# Using Boto3 to Share Data Between Python and AWS S3 Buckets

## Introduction
Boto3 is a really useful tool to connect Python scripts with Amazon Web Service’s (AWS’s) S3 service. AWS’s S3 can categorize and save data, such as an image file’s binary data. Boto3 helps communicate what to save, where to save it and how to label it. To use Boto3, first it needs to be installed and the amazon credentials associated with the account from which S3 will be accessed (usually your account or your company’s account) need to be configured. This can be done like this:

pip install boto3

In [174]:
# And then in a file with the path "~/.aws/credentials", it should look like this, but with the [default] uncommented. (Just doesn't work here otherwise)
# [default]
aws_access_key_id = 'YOUR_ACCESS_KEY'
aws_secret_access_key = 'YOUR_SECRET_KEY'

## Buckets
#### Bucket Names
The necessary information can be saved in what is called a bucket and can be accessed through the Python code or from the Amazon Web Service’s web console by going to the S3 section of the console. Importing Boto3, creating an S3 client object, creating an S3 resource object, accessing all of the S3 buckets and then accessing each bucket’s name (which we’ll just print for now) looks like this:

In [175]:
import boto3
import sys

# First method of finding credentials that will be tried by boto3 is with this client function
client = boto3.client(
    's3',
    aws_access_key_id='AKIAIJHRV5BXBVRW5UDQ',
    aws_secret_access_key='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'
    )

# This does not need to be hard coded, though, if the credentials file is configured properly
s3 = boto3.resource('s3')

for bucket in s3.buckets.all():
    print(bucket.name)

my_df_bucket
pds-tutorial
pds-tutorial-config-bucket
pds-tutorial-create-bucket


#### Creating Buckets

Creating and deleting buckets is very simple, but absolutely crucial. There are two options to creating a bucket: a simple create or creating a bucket with specific configurations. Configuring a bucket is often used to specify a particular location that can access the bucket. The tricky thing when coming up with a bucket name is that all users share a namespace. So whatever bucket name you come up with, it has to be unique!

In [176]:
try: 
    bucket1 = s3.create_bucket(Bucket="pds-tutorial-create-bucket")
    bucket2 = s3.create_bucket(Bucket='pds-tutorial-config-bucket', CreateBucketConfiguration={
    'LocationConstraint': 'us-west-1'})
except:
    print "Bucket already exists!"

Bucket already exists!


#### Bucket Keys and Objects
Each piece of information that is saved to a bucket is saved with a key (formatted as a string). This key is an identifier and can double as a way to further subdivide buckets. So, if we know that ‘pds-tutorial’ is the name of one of the buckets in our S3, we can then save an object to that bucket. This object that we are going to save includes the key that we want to use to identify the data as well as the data itself in the body of the object. We can do that for an image file we have on our local computer like this:

In [177]:
client.upload_file("text.txt", "pds-tutorial", "pds-text")
client.upload_file("text.txt", "pds-tutorial-create-bucket", "pds-text")
client.upload_file("text.txt", "pds-tutorial-config-bucket", "pds-text")

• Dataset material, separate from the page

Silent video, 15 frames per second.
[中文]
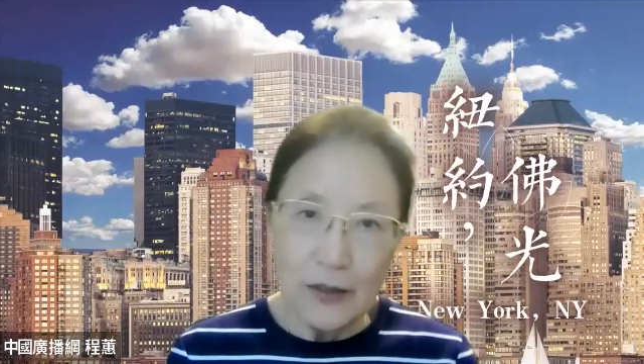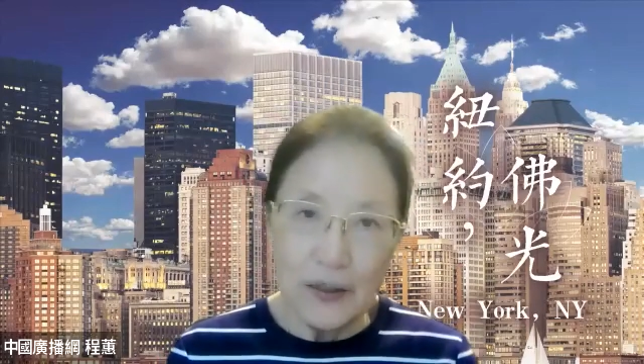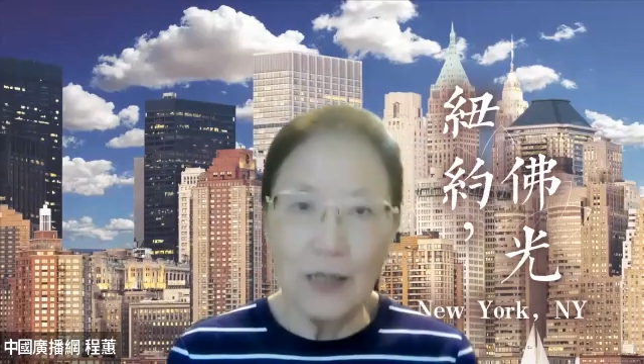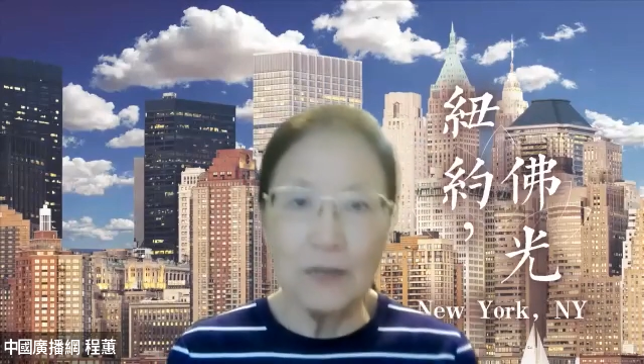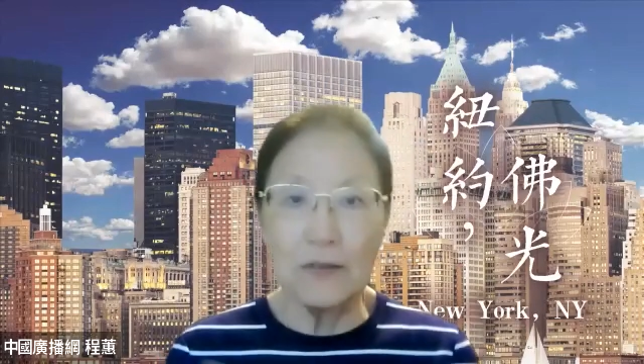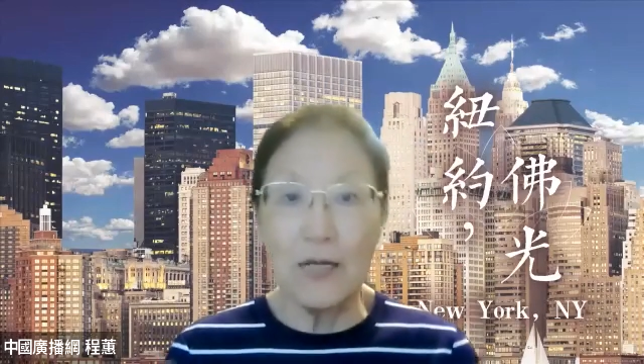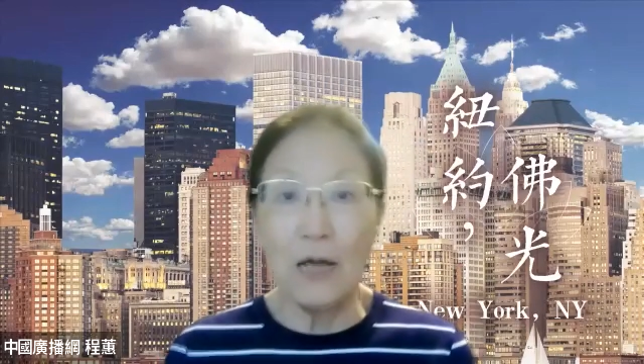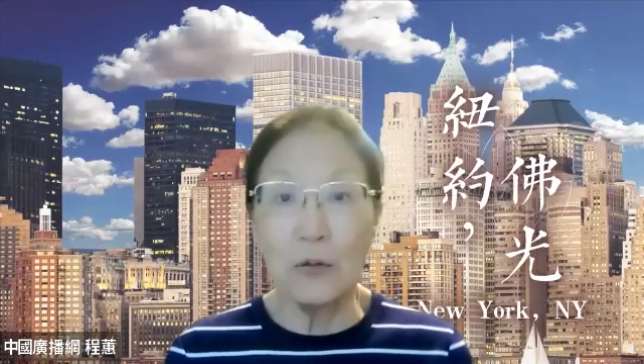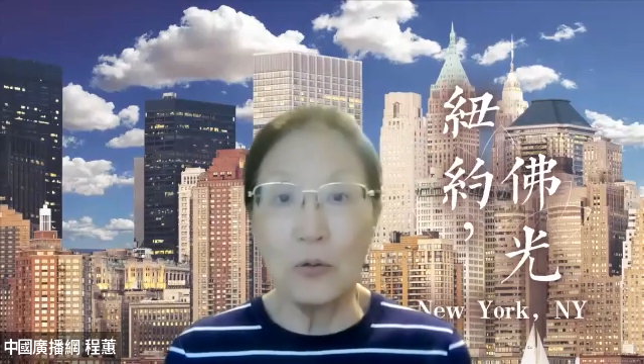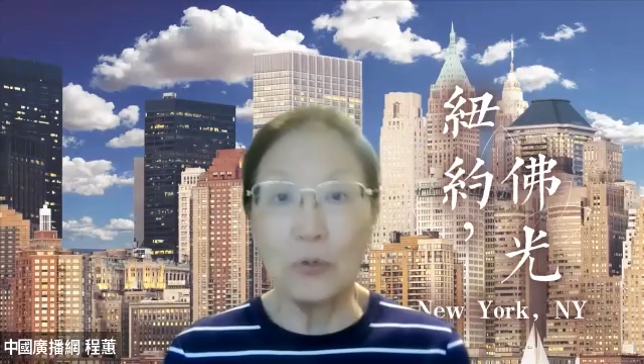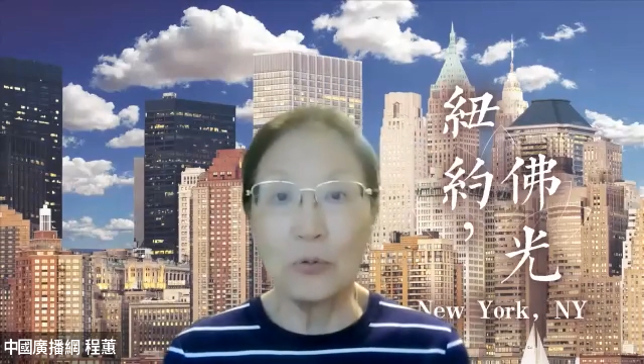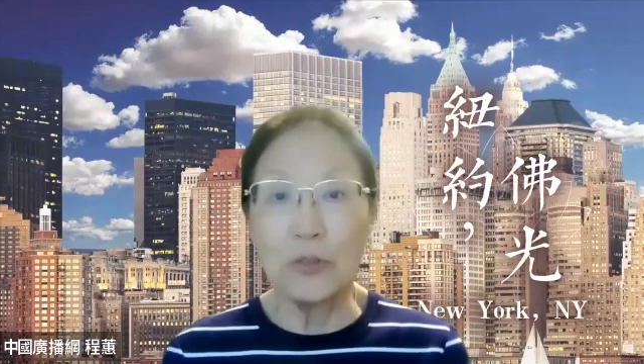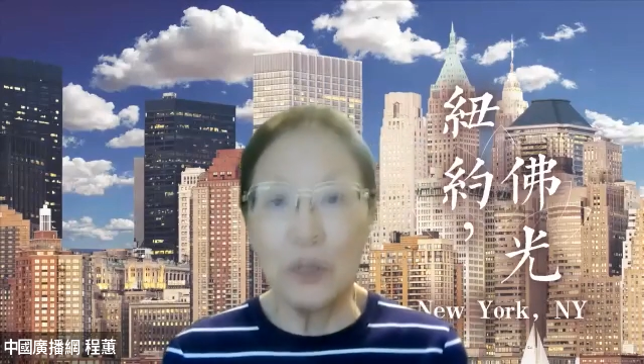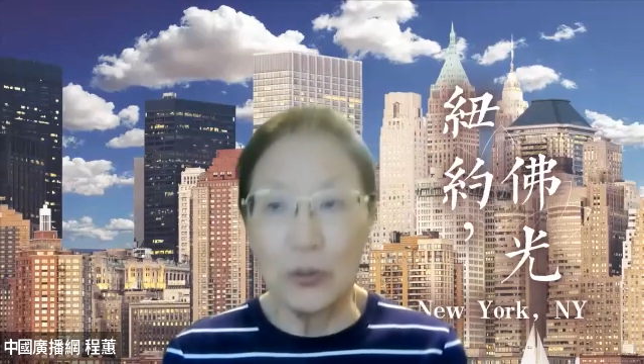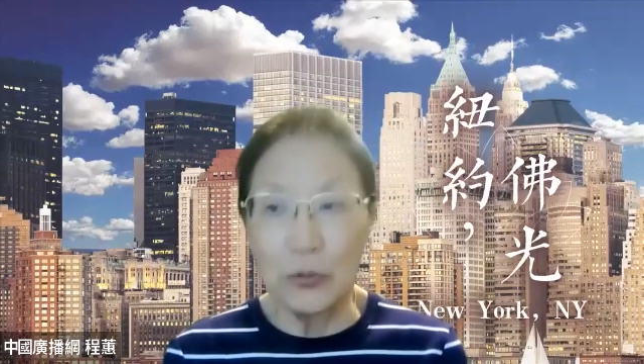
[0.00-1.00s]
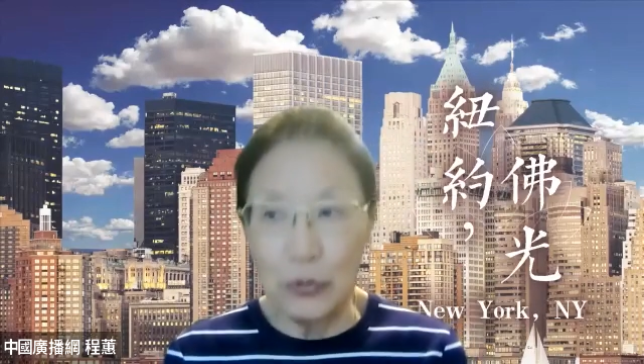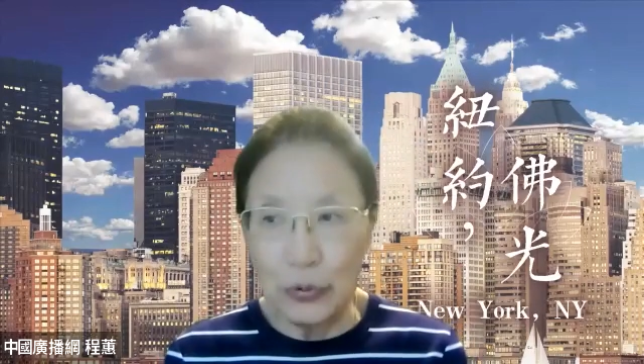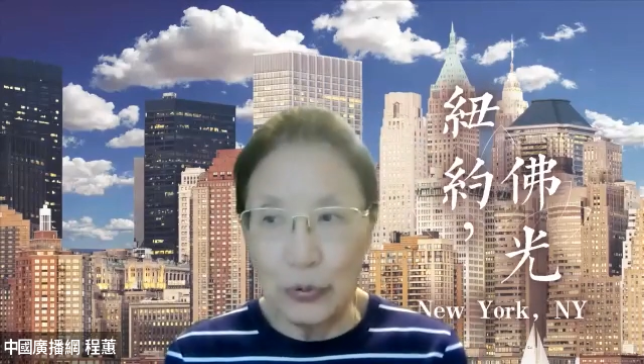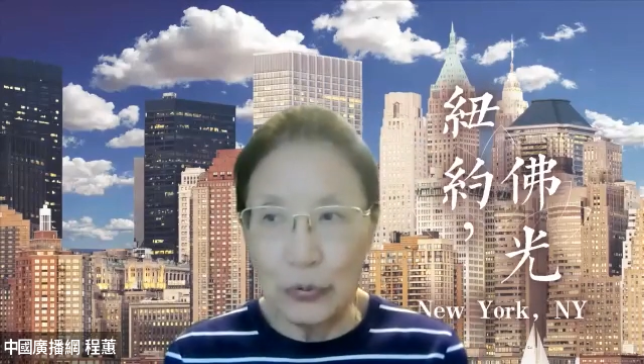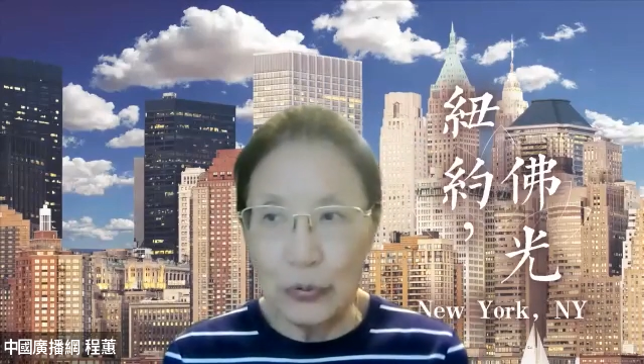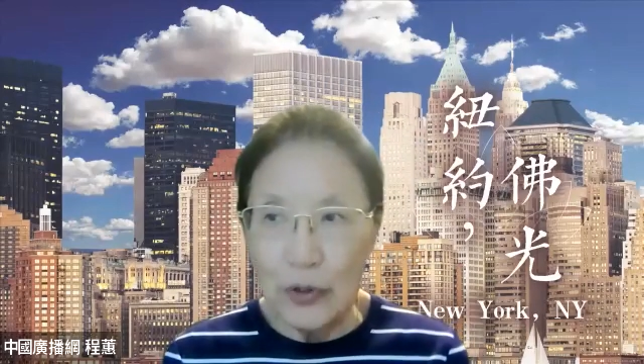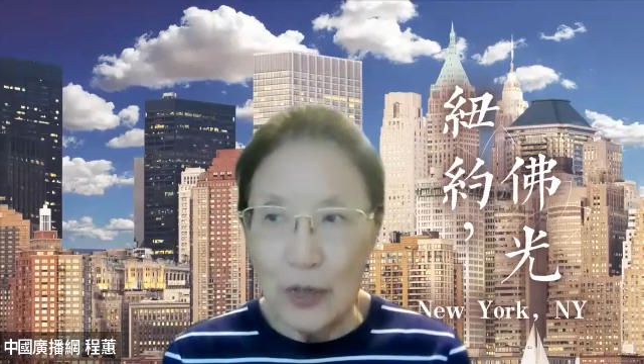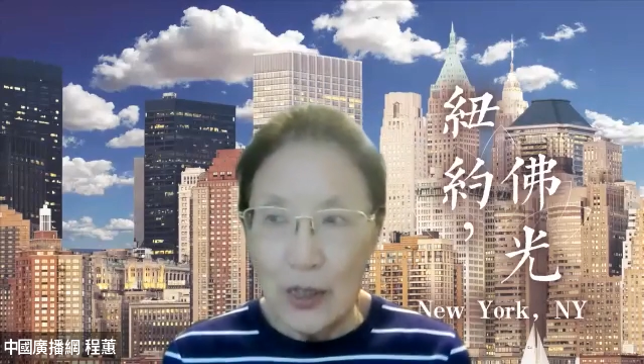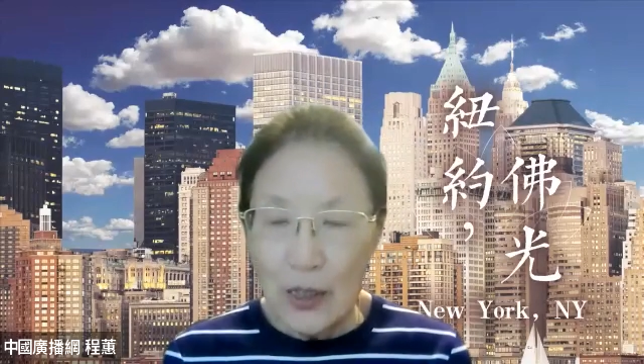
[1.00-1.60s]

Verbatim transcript: 这样你才有前途。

Note that if the bucket name that we try to use is not actually the name of a bucket, we will get an error. The easiest way to deal with this is to use a try and except block around the line or lines where the bucket is accessed. In general, this would look like this:

In [178]:
try:
    client.upload_file("text.txt", "pds-tutorial", "pds-text")
except:
    print "Unexpected error:", sys.exc_info()[0]

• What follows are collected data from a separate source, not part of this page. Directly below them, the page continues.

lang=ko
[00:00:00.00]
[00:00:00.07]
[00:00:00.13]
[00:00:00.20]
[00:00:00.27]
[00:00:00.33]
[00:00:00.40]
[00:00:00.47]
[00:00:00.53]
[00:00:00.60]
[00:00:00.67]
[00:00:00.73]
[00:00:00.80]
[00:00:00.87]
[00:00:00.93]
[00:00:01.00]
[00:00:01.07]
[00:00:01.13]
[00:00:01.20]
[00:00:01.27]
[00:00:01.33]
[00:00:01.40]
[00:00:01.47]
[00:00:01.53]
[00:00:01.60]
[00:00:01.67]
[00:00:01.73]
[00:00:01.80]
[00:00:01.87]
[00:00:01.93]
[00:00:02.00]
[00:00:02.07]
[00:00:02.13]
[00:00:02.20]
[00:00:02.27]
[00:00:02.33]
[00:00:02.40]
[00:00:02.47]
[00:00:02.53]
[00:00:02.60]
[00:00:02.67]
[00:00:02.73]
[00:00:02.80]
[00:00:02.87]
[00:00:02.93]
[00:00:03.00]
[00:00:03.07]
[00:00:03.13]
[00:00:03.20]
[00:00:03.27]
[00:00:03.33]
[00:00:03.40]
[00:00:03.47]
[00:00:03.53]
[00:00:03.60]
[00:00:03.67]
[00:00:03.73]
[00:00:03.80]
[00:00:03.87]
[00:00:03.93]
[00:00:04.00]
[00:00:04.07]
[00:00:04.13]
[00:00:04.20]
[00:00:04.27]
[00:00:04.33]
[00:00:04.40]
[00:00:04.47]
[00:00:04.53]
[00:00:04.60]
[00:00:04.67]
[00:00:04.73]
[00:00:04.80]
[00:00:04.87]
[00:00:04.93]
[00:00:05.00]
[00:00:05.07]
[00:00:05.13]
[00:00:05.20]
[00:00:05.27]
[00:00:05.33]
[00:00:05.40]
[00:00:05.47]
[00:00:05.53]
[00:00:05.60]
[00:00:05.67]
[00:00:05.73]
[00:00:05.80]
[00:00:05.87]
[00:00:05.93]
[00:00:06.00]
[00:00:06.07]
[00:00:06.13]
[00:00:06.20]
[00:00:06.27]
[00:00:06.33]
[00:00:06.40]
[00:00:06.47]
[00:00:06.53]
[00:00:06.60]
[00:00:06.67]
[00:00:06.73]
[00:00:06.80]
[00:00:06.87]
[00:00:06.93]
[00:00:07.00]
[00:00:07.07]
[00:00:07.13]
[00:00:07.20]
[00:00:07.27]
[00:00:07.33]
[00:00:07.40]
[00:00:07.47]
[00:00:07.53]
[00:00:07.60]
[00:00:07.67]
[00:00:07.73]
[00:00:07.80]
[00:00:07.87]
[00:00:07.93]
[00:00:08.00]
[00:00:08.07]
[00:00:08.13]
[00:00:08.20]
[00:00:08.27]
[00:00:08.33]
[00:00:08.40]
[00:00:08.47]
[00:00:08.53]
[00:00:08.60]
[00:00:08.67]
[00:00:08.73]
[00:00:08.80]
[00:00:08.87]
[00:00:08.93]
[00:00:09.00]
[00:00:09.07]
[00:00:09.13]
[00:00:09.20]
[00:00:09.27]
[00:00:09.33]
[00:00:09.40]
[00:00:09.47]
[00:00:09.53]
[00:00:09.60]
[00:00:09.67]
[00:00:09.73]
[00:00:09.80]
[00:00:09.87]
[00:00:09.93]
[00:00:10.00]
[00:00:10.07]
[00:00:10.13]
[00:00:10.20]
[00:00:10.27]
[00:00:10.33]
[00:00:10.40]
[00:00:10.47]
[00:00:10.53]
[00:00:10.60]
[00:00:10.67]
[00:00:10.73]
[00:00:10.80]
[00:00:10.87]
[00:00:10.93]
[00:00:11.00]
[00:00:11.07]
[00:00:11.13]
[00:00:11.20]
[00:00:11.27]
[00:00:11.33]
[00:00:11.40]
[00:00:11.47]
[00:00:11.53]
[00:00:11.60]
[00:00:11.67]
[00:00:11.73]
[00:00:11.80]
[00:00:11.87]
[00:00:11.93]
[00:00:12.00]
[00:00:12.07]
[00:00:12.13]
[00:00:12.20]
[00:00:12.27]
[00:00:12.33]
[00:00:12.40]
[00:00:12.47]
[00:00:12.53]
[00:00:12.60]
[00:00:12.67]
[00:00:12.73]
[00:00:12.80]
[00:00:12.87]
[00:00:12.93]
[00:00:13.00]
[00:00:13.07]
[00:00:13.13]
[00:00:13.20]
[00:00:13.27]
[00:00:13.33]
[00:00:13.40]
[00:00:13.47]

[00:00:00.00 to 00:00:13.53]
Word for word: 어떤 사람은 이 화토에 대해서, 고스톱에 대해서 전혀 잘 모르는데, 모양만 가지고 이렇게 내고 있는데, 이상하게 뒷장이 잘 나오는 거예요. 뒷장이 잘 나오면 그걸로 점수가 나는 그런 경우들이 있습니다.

There are even more examples of how to upload objects, though, all with a different nuance. This first example shows how to import a file object rather than just a file. The second example shows how to upload a file that has a dictionary of extra arguments that consists of a meta data dictionary. This meta data dictionary is what actually keeps track of whatever variables you want to save with this data.  

In [179]:
# Example 1
try:
    # Upload a file-like object to pds-tutorial at key pds-text2
    with open("text.txt", "rb") as f:
        client.upload_fileobj(f, "pds-tutorial", "pds-text2")
except:
    print "Unexpected error:", sys.exc_info()[0]

In [180]:
# Example 2
try:
    # Upload tmp.txt to pds-tutorial at key pds-text-args
    client.upload_file(
        "text.txt", "pds-tutorial", "pds-text-args",
        ExtraArgs={"Metadata": {"mykey": "myvalue"}}
    )
except:
    print "Unexpected error:", sys.exc_info()[0]
    

#### Deleting Buckets
But what if we realize we don't want all these buckets? Now it's time to delete the keys of the buckets we don't want anymore and then delete the buckets. This can be done as so:

In [181]:
print "Bucket list starts as: "
for bucket in s3.buckets.all():
    print(bucket.name)

bucket1 = s3.Bucket("pds-tutorial-create-bucket")
bucket2 = s3.Bucket("pds-tutorial-config-bucket")
for key in bucket1.objects.all():
    print "Deleting key ", key, " from bucket1"
    key.delete()
print "Deleting bucket1"
bucket1.delete()

for key in bucket2.objects.all():
    print "Deleting key ", key, " from bucket2"
    key.delete()
print "Deleting bucket2"
bucket2.delete()

print "Bucket list is: "
for bucket in s3.buckets.all():
    print(bucket.name)

Bucket list starts as: 
my_df_bucket
pds-tutorial
pds-tutorial-config-bucket
pds-tutorial-create-bucket
Deleting key  s3.ObjectSummary(bucket_name='pds-tutorial-create-bucket', key=u'pds-text')  from bucket1
Deleting bucket1
Deleting key  s3.ObjectSummary(bucket_name='pds-tutorial-config-bucket', key=u'pds-text')  from bucket2
Deleting bucket2
Bucket list is: 
my_df_bucket
pds-tutorial


#### Head Bucket
This is especially helpful in larger projects where the code is going to interact with a single bucket multiple times. In this case, we can just use the head_bucket function on the s3 client instance that we created and set a boolean to false if we get an error. This does, however, require another package import -- botocore. Then, any time we access s3 we can just place an object after doing a simple boolean check. It will then place the object in that same bucket whenever we make that kind of call. It is useful to note that the way we place an object in this case has different syntax. This would be done as shown: 

In [182]:
import botocore

exists = True
try:
    client.head_bucket(Bucket='random-bucket')
except botocore.exceptions.ClientError as e:
    # If a client error is thrown, then check that it was a 404 error.
    # If it was a 404 error, then the bucket does not exist.
    error_code = int(e.response['Error']['Code'])
    if error_code == 404:
        exists = False
        
print exists

True


#### Bucket Subdivisions
This is also likely when we are going to want to have our information subdivided. For example, we can divide into when the data was posted on a website that the Python script is crawling. We could have the key be “year/month/day/time/file_name”. This would be done like this:

In [183]:
try:
    client.upload_file("text.txt", "pds-tutorial", "2016/10/19/2300/pds-text")
except:
    print "Unexpected error:", sys.exc_info()[0]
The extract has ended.